Comment by rcarmo

10 months ago

Coincidentally, I just managed to get Qwen3 to go into a loop by using a fairly simple prompt:

"create a python decorator that uses a trie to do mqtt topic routing”

phi4-reasoning works, but I think the code is buggy

phi4-mini-reasoning freaks out

qwen3:30b starts looping and forgets about the decorator

mistral-small gets straight to the point and the code seems sane

https://mastodon.social/@rcarmo/114433075043021470

I regularly use Copilot models, and they can manage this without too many issues (Claude 3.7 and Gemini output usable code with tests), but local models seem to not have the ability to do it quite yet.

Here's qwen-30b-a3b's response to your prompt when I worded it better:

The prompt was:

"Create a Python decorator that registers functions as handlers for MQTT topic patterns (including + and # wildcards). Internally, use a trie to store the topic patterns and match incoming topic strings to the correct handlers. Provide an example showing how to register multiple handlers and dispatch a message to the correct one based on an incoming topic."

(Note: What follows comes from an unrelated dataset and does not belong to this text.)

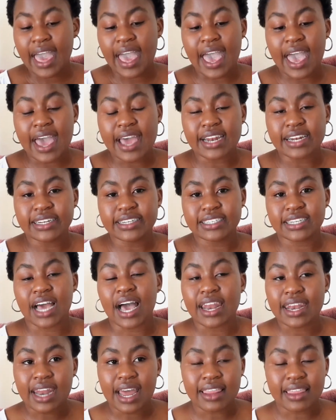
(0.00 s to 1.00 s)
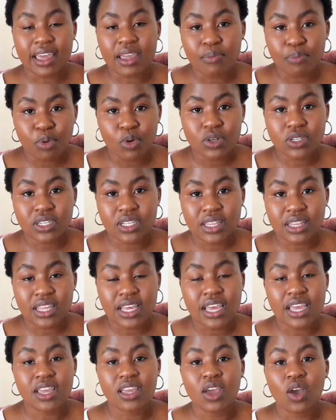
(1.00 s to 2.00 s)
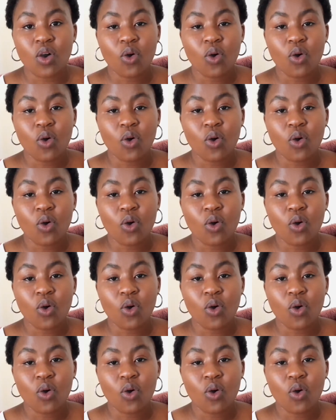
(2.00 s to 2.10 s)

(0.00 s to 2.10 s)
And another important thing,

https://pastebin.com/wefw7X2h

  • I went back and used your prompt, and it is still looping:

    https://pastebin.com/VfmhCTFm

    • Are you using Ollama? If so, the issue may be Ollama's default context length: just 2,048 tokens. Ollama truncates the rest of the context silently, so "thinking" models cannot work with the default settings.

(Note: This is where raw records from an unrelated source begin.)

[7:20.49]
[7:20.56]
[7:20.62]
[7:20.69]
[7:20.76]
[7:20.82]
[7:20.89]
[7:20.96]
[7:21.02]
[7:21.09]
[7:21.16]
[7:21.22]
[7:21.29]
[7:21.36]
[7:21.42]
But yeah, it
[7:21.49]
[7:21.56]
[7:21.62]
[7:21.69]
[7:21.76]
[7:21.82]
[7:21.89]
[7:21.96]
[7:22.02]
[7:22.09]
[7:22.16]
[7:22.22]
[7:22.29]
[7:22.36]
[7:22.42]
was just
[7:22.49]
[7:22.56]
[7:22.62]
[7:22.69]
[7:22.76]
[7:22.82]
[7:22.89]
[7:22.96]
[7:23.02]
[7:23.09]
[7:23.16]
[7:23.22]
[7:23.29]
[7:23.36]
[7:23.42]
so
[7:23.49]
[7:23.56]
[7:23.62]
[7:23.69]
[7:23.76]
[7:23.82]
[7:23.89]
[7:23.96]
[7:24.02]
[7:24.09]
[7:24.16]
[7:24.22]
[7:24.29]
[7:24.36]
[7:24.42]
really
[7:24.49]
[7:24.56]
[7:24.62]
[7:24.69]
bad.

      If you are using Ollama, try explicitly setting the `num_ctx` parameter in your request to something higher like 16k or 32k, and then see if you still encounter the looping. I haven't run into that behavior once with this model.

      1 reply →

I think your prompt is bad. Still impressive that Claude 3.7 handled your bad prompt, but qwen3 had no problem with this prompt:

Create a Python decorator that registers functions as handlers for MQTT topic patterns (including + and # wildcards). Internally, use a trie to store the topic patterns and match incoming topic strings to the correct handlers. Provide an example showing how to register multiple handlers and dispatch a message to the correct one based on an incoming topic.

  • I purposefully used exactly the same thing I did with Claude and Gemini to see how the models dealt with ambiguity. It shouldn't have degraded the chain of thought to the point where it starts looping.

    • The trick shouldn't be to try and generate a litmus test for agentic development, it's to change your workflow to game-plan solutions and decompose problems (like you would a jira epic to stories), and THEN have it build something for you.